◆ **ABOUT THIS EXERCISE**:
The reply must repeat the listing below exactly and carry none of its pictures.

◆ **STORED DATA**:

_____

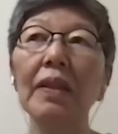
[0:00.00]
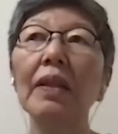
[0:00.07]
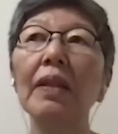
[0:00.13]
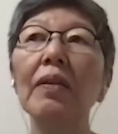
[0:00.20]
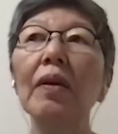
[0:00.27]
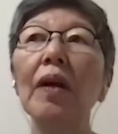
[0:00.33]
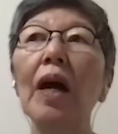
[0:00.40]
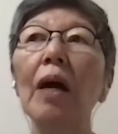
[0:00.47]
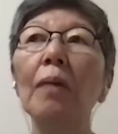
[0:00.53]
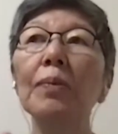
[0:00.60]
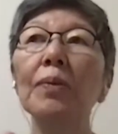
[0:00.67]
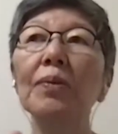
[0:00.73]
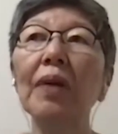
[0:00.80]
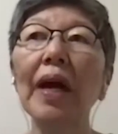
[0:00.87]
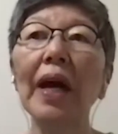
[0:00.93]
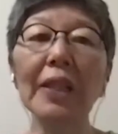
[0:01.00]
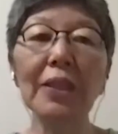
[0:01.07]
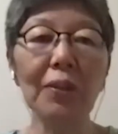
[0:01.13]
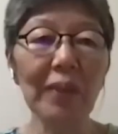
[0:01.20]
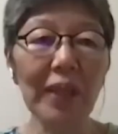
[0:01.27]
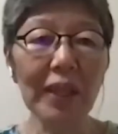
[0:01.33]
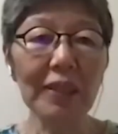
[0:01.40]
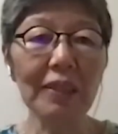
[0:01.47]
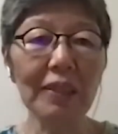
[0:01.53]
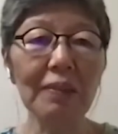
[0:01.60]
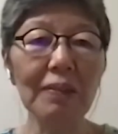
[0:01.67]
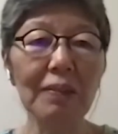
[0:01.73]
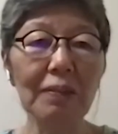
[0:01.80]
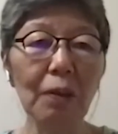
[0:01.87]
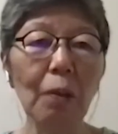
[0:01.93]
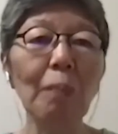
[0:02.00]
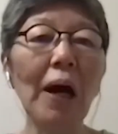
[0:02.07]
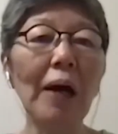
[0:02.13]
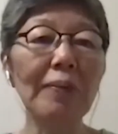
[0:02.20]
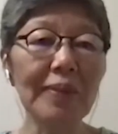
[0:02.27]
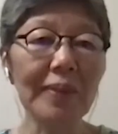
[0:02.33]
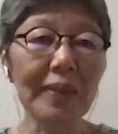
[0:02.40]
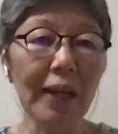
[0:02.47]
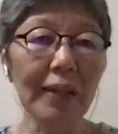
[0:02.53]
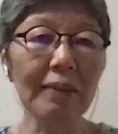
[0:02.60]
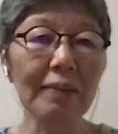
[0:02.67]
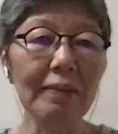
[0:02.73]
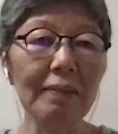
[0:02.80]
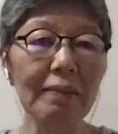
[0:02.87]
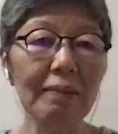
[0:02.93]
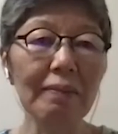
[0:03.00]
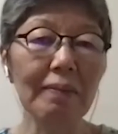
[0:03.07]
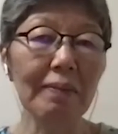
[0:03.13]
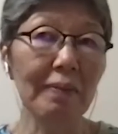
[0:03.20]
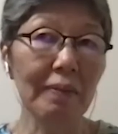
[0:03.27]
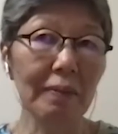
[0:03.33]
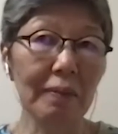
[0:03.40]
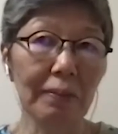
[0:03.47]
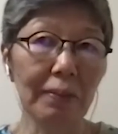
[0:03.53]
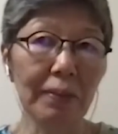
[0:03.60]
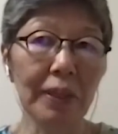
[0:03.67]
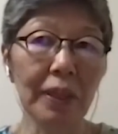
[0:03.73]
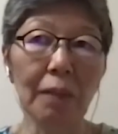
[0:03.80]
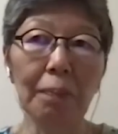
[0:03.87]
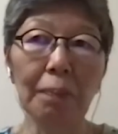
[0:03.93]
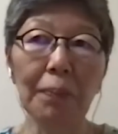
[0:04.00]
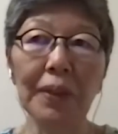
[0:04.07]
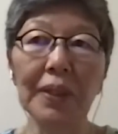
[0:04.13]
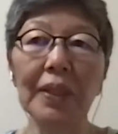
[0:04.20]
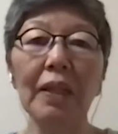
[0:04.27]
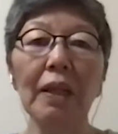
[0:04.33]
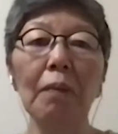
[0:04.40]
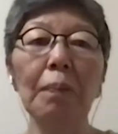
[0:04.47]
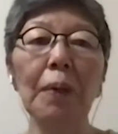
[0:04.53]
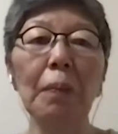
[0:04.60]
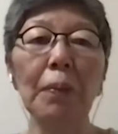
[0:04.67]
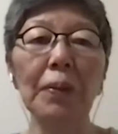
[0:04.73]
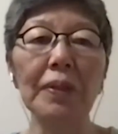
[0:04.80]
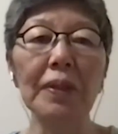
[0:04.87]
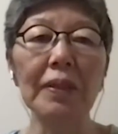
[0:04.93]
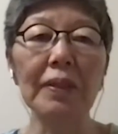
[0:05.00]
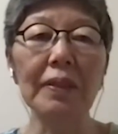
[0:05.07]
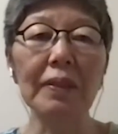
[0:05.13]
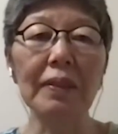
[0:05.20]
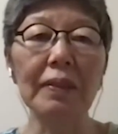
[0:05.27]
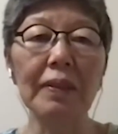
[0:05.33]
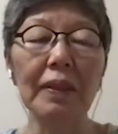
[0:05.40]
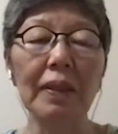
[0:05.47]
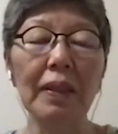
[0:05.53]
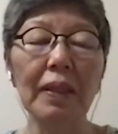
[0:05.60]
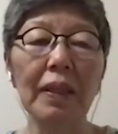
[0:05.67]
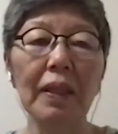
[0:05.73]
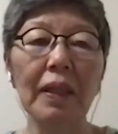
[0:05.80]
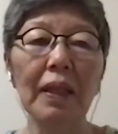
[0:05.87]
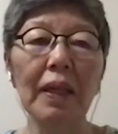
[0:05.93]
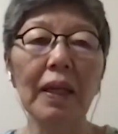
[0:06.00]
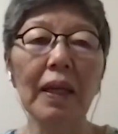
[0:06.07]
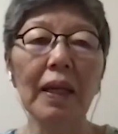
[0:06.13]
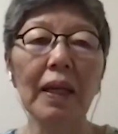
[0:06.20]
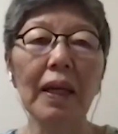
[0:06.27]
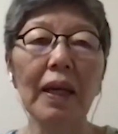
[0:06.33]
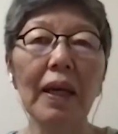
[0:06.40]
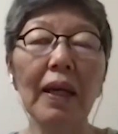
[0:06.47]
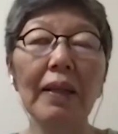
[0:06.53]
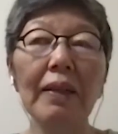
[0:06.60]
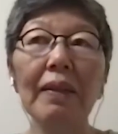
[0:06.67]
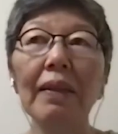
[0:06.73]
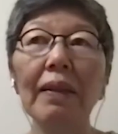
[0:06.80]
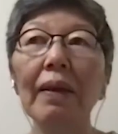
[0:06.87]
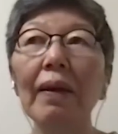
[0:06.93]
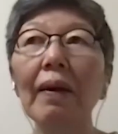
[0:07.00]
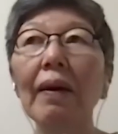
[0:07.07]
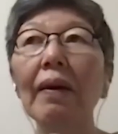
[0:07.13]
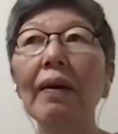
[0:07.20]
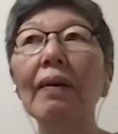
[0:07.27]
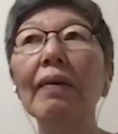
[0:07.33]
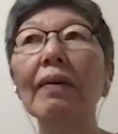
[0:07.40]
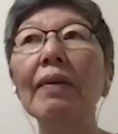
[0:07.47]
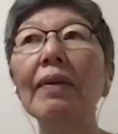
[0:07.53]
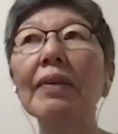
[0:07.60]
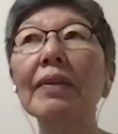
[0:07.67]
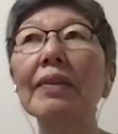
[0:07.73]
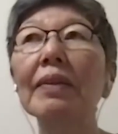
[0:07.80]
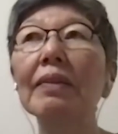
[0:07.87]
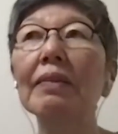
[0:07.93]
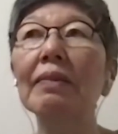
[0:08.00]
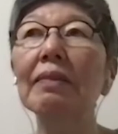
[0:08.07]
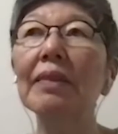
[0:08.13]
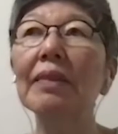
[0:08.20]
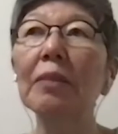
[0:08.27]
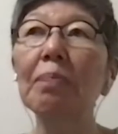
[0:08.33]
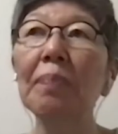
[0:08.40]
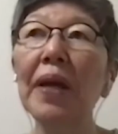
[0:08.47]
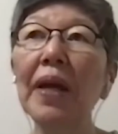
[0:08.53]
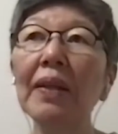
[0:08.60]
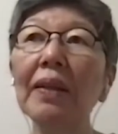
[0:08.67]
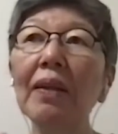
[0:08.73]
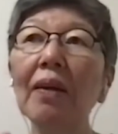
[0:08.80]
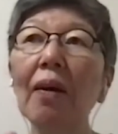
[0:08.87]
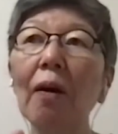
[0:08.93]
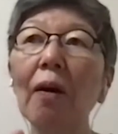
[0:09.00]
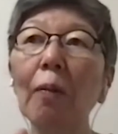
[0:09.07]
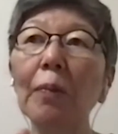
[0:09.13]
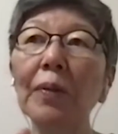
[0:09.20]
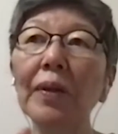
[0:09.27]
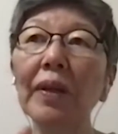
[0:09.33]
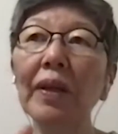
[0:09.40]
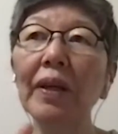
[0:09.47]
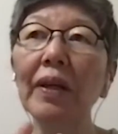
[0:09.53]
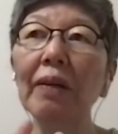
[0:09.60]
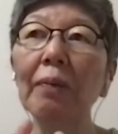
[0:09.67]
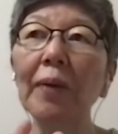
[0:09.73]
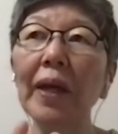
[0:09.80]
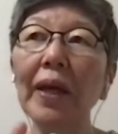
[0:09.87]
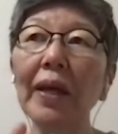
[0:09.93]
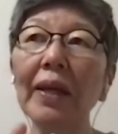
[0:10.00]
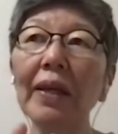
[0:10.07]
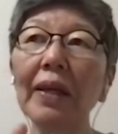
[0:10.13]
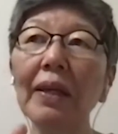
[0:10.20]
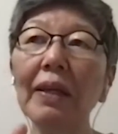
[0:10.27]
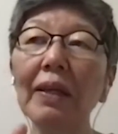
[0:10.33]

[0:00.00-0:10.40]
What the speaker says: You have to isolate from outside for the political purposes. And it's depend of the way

_____

◆ **YOUR RESPONSE**:
[0:00.00]
[0:00.07]
[0:00.13]
[0:00.20]
[0:00.27]
[0:00.33]
[0:00.40]
[0:00.47]
[0:00.53]
[0:00.60]
[0:00.67]
[0:00.73]
[0:00.80]
[0:00.87]
[0:00.93]
[0:01.00]
[0:01.07]
[0:01.13]
[0:01.20]
[0:01.27]
[0:01.33]
[0:01.40]
[0:01.47]
[0:01.53]
[0:01.60]
[0:01.67]
[0:01.73]
[0:01.80]
[0:01.87]
[0:01.93]
[0:02.00]
[0:02.07]
[0:02.13]
[0:02.20]
[0:02.27]
[0:02.33]
[0:02.40]
[0:02.47]
[0:02.53]
[0:02.60]
[0:02.67]
[0:02.73]
[0:02.80]
[0:02.87]
[0:02.93]
[0:03.00]
[0:03.07]
[0:03.13]
[0:03.20]
[0:03.27]
[0:03.33]
[0:03.40]
[0:03.47]
[0:03.53]
[0:03.60]
[0:03.67]
[0:03.73]
[0:03.80]
[0:03.87]
[0:03.93]
[0:04.00]
[0:04.07]
[0:04.13]
[0:04.20]
[0:04.27]
[0:04.33]
[0:04.40]
[0:04.47]
[0:04.53]
[0:04.60]
[0:04.67]
[0:04.73]
[0:04.80]
[0:04.87]
[0:04.93]
[0:05.00]
[0:05.07]
[0:05.13]
[0:05.20]
[0:05.27]
[0:05.33]
[0:05.40]
[0:05.47]
[0:05.53]
[0:05.60]
[0:05.67]
[0:05.73]
[0:05.80]
[0:05.87]
[0:05.93]
[0:06.00]
[0:06.07]
[0:06.13]
[0:06.20]
[0:06.27]
[0:06.33]
[0:06.40]
[0:06.47]
[0:06.53]
[0:06.60]
[0:06.67]
[0:06.73]
[0:06.80]
[0:06.87]
[0:06.93]
[0:07.00]
[0:07.07]
[0:07.13]
[0:07.20]
[0:07.27]
[0:07.33]
[0:07.40]
[0:07.47]
[0:07.53]
[0:07.60]
[0:07.67]
[0:07.73]
[0:07.80]
[0:07.87]
[0:07.93]
[0:08.00]
[0:08.07]
[0:08.13]
[0:08.20]
[0:08.27]
[0:08.33]
[0:08.40]
[0:08.47]
[0:08.53]
[0:08.60]
[0:08.67]
[0:08.73]
[0:08.80]
[0:08.87]
[0:08.93]
[0:09.00]
[0:09.07]
[0:09.13]
[0:09.20]
[0:09.27]
[0:09.33]
[0:09.40]
[0:09.47]
[0:09.53]
[0:09.60]
[0:09.67]
[0:09.73]
[0:09.80]
[0:09.87]
[0:09.93]
[0:10.00]
[0:10.07]
[0:10.13]
[0:10.20]
[0:10.27]
[0:10.33]

[0:00.00-0:10.40]
What the speaker says: You have to isolate from outside for the political purposes. And it's depend of the way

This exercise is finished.